What makes this ambiguity work isn't unique to Papers, Please. It's a version of the old adage to show, don't tell, giving players the room to imagine and speculate rather than confirming either way. You can essentially have your cake and eat it, as long as you don't frustrate the player by withholding information they expect to know, narratively.

And that isn't the only benefit of withholding information from the player. Pope explains: "The level of ambiguity, unfilled blanks, and not-knowing-ness really gave me a lot of freedom to do a lot with very little. Immigrants don't say much, the neighboring countries' backstories are never given, there's no detailed tutorial, characters' fates aren't revealed, rules aren't explained clearly, etc. I intentionally tried to create a world that required the player to fill in most of the blanks themselves. Moving things into the player's head like that helped in all sorts of ways, with imagining the outcomes to their decisions being one of the major benefits."

This is something that both The Walking Dead and 80 Days both benefited from, too, with the travel theme forcing the player to leave behind locations and characters before they can truly see the impact of their decisions, instead moving forward with that decision informing their behavior and the way their traveling companions treated them.

Designers on all three games also made very conscious decisions about which information the player is constantly aware of through the UI. The Walking Dead had an extremely minimal and contextual HUD, so that it often looked more than a cinematic than something you were in control of. 80 Days, too, keeps things on the minimal side, keeping you aware of your funds, Fogg's health and the time, both of day and how many days into your 80-day trip you were.

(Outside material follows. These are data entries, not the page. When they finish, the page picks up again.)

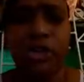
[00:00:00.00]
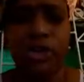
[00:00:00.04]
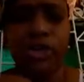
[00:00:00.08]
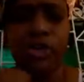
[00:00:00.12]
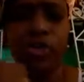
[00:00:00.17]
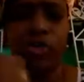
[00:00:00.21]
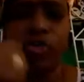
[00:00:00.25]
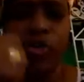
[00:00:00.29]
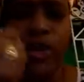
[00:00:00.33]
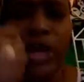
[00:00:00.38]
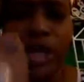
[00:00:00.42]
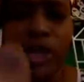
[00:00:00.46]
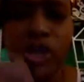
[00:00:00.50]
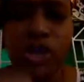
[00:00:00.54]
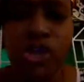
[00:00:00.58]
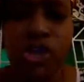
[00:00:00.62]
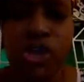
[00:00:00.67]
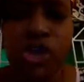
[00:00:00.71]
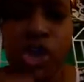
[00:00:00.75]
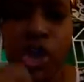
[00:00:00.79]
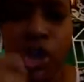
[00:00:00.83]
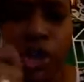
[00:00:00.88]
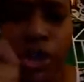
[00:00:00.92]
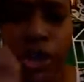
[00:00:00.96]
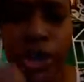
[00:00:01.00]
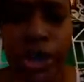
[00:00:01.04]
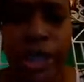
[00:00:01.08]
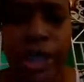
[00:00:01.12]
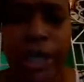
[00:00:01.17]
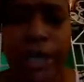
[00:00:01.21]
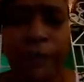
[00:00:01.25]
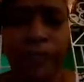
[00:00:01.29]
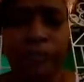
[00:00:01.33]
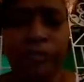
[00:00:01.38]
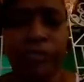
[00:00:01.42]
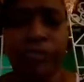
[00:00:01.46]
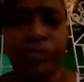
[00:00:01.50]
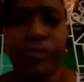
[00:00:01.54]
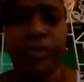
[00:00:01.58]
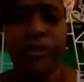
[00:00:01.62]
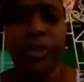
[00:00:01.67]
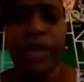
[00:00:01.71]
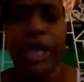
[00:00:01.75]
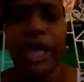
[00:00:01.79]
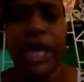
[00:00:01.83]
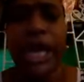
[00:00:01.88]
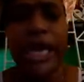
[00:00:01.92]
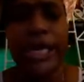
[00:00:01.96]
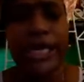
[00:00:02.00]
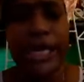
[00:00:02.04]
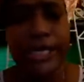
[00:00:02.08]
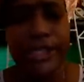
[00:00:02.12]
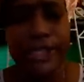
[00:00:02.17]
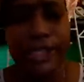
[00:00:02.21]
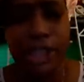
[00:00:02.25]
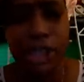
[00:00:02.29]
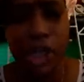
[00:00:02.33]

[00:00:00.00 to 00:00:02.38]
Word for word: or the wheels turning in this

Papers, Please took it even further, with every bit of information while in the booth being an actual tool of some kind, whether it's your rule book or the stamp that you use to accept or deny immigrants entry.

In Sean Vanaman's upcoming game with his new studio, Firewatch, UI is something they have needed to spend a lot of time considering. "Everything in the UI is very concrete and very real because so much of the story in the game and your relationship with Delilah is not concrete and is difficult to understand. The information we put in front of you is very simple and solid. I don't want you to have to worry about what it means."

 

"Interactive fiction is a magic trick, and it's always been a magic trick."

Every game is trying to evoke something, even the most mechanical and abstract, but when what you're trying to evoke is a sense of being part of a story, or part of a world, it's incredibly easy to have the entire thing come crashing down with one small piece of information that was superfluous and one reminder too many that this is a simulation, and not a game. By allowing the player the possibility to question what is possible and what is not, and never giving them confirmation one way or the other, you avoid the risk of creating negative space, of limiting that possibility. Encouraging confirmation bias is one way to do it, and keeping the player in the dark about the inner workings is another.

"Do your items and qualities matter?" Ingold poses a rhetorical question. "Sometimes they do and sometimes they don't. Do we tell you that? Of course not. We make it up as we go to fit the story. It depends how we felt at the time, but that's ok, because it supports the story. So long as it's always doing something interesting.

"Interactive fiction is a magic trick, and it's always been a magic trick. It's sleight of hand to try and convince you that this pre-programmed robot that we built three months ago is actually telling a story that's changing for you right now. That's the goal, to make it come to life."